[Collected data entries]

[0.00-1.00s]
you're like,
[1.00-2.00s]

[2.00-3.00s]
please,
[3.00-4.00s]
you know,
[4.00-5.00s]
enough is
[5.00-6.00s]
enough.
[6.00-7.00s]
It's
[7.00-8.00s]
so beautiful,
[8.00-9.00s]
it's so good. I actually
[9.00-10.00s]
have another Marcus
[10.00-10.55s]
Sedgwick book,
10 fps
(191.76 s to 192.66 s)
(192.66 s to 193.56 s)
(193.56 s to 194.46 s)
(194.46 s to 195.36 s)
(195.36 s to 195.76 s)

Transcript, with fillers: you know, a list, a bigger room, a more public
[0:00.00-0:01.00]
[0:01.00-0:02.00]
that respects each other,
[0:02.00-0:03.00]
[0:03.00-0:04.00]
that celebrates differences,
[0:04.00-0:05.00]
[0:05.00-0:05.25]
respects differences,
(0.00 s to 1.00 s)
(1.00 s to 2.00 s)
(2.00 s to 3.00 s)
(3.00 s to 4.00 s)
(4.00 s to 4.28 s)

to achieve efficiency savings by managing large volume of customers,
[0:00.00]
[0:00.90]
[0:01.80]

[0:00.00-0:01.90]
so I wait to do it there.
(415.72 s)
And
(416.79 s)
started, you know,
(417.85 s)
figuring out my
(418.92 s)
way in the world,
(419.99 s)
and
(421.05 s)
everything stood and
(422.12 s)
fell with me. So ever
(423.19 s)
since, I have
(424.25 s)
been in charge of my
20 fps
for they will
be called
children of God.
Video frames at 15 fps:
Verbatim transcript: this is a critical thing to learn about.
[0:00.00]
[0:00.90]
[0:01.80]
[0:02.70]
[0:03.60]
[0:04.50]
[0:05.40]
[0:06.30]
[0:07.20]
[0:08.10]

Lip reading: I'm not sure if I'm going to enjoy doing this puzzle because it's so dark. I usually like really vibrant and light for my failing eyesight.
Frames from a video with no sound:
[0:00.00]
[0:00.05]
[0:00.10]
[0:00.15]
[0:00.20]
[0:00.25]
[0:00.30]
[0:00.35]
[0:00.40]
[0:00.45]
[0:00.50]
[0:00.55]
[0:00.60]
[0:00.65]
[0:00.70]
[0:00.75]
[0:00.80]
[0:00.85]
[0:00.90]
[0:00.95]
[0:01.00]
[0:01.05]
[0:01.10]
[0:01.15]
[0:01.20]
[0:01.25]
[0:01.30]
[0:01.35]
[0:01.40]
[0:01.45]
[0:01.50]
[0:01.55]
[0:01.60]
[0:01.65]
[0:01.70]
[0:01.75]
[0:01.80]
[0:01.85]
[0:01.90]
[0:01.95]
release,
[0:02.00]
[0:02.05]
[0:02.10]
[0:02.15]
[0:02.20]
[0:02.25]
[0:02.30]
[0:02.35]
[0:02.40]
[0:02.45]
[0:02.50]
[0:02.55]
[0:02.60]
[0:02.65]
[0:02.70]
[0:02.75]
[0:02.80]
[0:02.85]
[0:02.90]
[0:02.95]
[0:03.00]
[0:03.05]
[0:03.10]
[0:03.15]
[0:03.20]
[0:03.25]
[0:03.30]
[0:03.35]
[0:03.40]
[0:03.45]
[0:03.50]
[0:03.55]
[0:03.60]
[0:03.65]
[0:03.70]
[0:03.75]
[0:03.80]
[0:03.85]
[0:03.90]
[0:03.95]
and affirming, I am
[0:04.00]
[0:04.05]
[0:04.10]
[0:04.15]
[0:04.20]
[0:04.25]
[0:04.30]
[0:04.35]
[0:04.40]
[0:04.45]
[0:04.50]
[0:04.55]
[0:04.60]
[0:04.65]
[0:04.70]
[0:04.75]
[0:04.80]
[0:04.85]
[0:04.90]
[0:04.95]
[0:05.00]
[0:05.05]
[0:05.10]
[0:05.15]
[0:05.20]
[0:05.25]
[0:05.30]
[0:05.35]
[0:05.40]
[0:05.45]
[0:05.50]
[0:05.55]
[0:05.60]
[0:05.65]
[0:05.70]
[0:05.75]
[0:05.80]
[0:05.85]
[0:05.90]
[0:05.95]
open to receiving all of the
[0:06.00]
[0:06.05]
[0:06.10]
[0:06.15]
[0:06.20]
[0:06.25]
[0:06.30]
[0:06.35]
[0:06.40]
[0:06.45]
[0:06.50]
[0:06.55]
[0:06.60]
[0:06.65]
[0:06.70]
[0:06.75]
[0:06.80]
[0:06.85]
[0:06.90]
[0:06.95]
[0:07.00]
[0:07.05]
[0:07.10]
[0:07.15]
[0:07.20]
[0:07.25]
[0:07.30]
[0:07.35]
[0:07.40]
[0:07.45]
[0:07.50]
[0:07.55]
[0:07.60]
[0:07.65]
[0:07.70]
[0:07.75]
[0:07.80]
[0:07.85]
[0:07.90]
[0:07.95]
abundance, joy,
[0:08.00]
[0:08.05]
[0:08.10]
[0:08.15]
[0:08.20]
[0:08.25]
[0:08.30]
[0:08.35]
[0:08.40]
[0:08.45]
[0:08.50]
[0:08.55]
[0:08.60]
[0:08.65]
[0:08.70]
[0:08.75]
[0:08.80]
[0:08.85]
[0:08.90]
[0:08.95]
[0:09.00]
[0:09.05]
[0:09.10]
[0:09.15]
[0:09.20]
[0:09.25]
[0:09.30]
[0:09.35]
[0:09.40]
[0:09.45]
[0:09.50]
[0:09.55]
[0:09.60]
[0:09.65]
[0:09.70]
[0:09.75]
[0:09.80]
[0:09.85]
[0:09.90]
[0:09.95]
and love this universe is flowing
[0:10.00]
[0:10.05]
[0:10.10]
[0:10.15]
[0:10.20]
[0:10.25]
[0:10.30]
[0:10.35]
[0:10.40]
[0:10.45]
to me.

[Activity] Transcribe each line above exactly; skip none.

[Exercise output]
[0.00-1.00s]
you're like,
[1.00-2.00s]

[2.00-3.00s]
please,
[3.00-4.00s]
you know,
[4.00-5.00s]
enough is
[5.00-6.00s]
enough.
[6.00-7.00s]
It's
[7.00-8.00s]
so beautiful,
[8.00-9.00s]
it's so good. I actually
[9.00-10.00s]
have another Marcus
[10.00-10.55s]
Sedgwick book,
10 fps
(191.76 s to 192.66 s)
(192.66 s to 193.56 s)
(193.56 s to 194.46 s)
(194.46 s to 195.36 s)
(195.36 s to 195.76 s)

Transcript, with fillers: you know, a list, a bigger room, a more public
[0:00.00-0:01.00]
[0:01.00-0:02.00]
that respects each other,
[0:02.00-0:03.00]
[0:03.00-0:04.00]
that celebrates differences,
[0:04.00-0:05.00]
[0:05.00-0:05.25]
respects differences,
(0.00 s to 1.00 s)
(1.00 s to 2.00 s)
(2.00 s to 3.00 s)
(3.00 s to 4.00 s)
(4.00 s to 4.28 s)

to achieve efficiency savings by managing large volume of customers,
[0:00.00]
[0:00.90]
[0:01.80]

[0:00.00-0:01.90]
so I wait to do it there.
(415.72 s)
And
(416.79 s)
started, you know,
(417.85 s)
figuring out my
(418.92 s)
way in the world,
(419.99 s)
and
(421.05 s)
everything stood and
(422.12 s)
fell with me. So ever
(423.19 s)
since, I have
(424.25 s)
been in charge of my
20 fps
for they will
be called
children of God.
Video frames at 15 fps:
Verbatim transcript: this is a critical thing to learn about.
[0:00.00]
[0:00.90]
[0:01.80]
[0:02.70]
[0:03.60]
[0:04.50]
[0:05.40]
[0:06.30]
[0:07.20]
[0:08.10]

Lip reading: I'm not sure if I'm going to enjoy doing this puzzle because it's so dark. I usually like really vibrant and light for my failing eyesight.
Frames from a video with no sound:
[0:00.00]
[0:00.05]
[0:00.10]
[0:00.15]
[0:00.20]
[0:00.25]
[0:00.30]
[0:00.35]
[0:00.40]
[0:00.45]
[0:00.50]
[0:00.55]
[0:00.60]
[0:00.65]
[0:00.70]
[0:00.75]
[0:00.80]
[0:00.85]
[0:00.90]
[0:00.95]
[0:01.00]
[0:01.05]
[0:01.10]
[0:01.15]
[0:01.20]
[0:01.25]
[0:01.30]
[0:01.35]
[0:01.40]
[0:01.45]
[0:01.50]
[0:01.55]
[0:01.60]
[0:01.65]
[0:01.70]
[0:01.75]
[0:01.80]
[0:01.85]
[0:01.90]
[0:01.95]
release,
[0:02.00]
[0:02.05]
[0:02.10]
[0:02.15]
[0:02.20]
[0:02.25]
[0:02.30]
[0:02.35]
[0:02.40]
[0:02.45]
[0:02.50]
[0:02.55]
[0:02.60]
[0:02.65]
[0:02.70]
[0:02.75]
[0:02.80]
[0:02.85]
[0:02.90]
[0:02.95]
[0:03.00]
[0:03.05]
[0:03.10]
[0:03.15]
[0:03.20]
[0:03.25]
[0:03.30]
[0:03.35]
[0:03.40]
[0:03.45]
[0:03.50]
[0:03.55]
[0:03.60]
[0:03.65]
[0:03.70]
[0:03.75]
[0:03.80]
[0:03.85]
[0:03.90]
[0:03.95]
and affirming, I am
[0:04.00]
[0:04.05]
[0:04.10]
[0:04.15]
[0:04.20]
[0:04.25]
[0:04.30]
[0:04.35]
[0:04.40]
[0:04.45]
[0:04.50]
[0:04.55]
[0:04.60]
[0:04.65]
[0:04.70]
[0:04.75]
[0:04.80]
[0:04.85]
[0:04.90]
[0:04.95]
[0:05.00]
[0:05.05]
[0:05.10]
[0:05.15]
[0:05.20]
[0:05.25]
[0:05.30]
[0:05.35]
[0:05.40]
[0:05.45]
[0:05.50]
[0:05.55]
[0:05.60]
[0:05.65]
[0:05.70]
[0:05.75]
[0:05.80]
[0:05.85]
[0:05.90]
[0:05.95]
open to receiving all of the
[0:06.00]
[0:06.05]
[0:06.10]
[0:06.15]
[0:06.20]
[0:06.25]
[0:06.30]
[0:06.35]
[0:06.40]
[0:06.45]
[0:06.50]
[0:06.55]
[0:06.60]
[0:06.65]
[0:06.70]
[0:06.75]
[0:06.80]
[0:06.85]
[0:06.90]
[0:06.95]
[0:07.00]
[0:07.05]
[0:07.10]
[0:07.15]
[0:07.20]
[0:07.25]
[0:07.30]
[0:07.35]
[0:07.40]
[0:07.45]
[0:07.50]
[0:07.55]
[0:07.60]
[0:07.65]
[0:07.70]
[0:07.75]
[0:07.80]
[0:07.85]
[0:07.90]
[0:07.95]
abundance, joy,
[0:08.00]
[0:08.05]
[0:08.10]
[0:08.15]
[0:08.20]
[0:08.25]
[0:08.30]
[0:08.35]
[0:08.40]
[0:08.45]
[0:08.50]
[0:08.55]
[0:08.60]
[0:08.65]
[0:08.70]
[0:08.75]
[0:08.80]
[0:08.85]
[0:08.90]
[0:08.95]
[0:09.00]
[0:09.05]
[0:09.10]
[0:09.15]
[0:09.20]
[0:09.25]
[0:09.30]
[0:09.35]
[0:09.40]
[0:09.45]
[0:09.50]
[0:09.55]
[0:09.60]
[0:09.65]
[0:09.70]
[0:09.75]
[0:09.80]
[0:09.85]
[0:09.90]
[0:09.95]
and love this universe is flowing
[0:10.00]
[0:10.05]
[0:10.10]
[0:10.15]
[0:10.20]
[0:10.25]
[0:10.30]
[0:10.35]
[0:10.40]
[0:10.45]
to me.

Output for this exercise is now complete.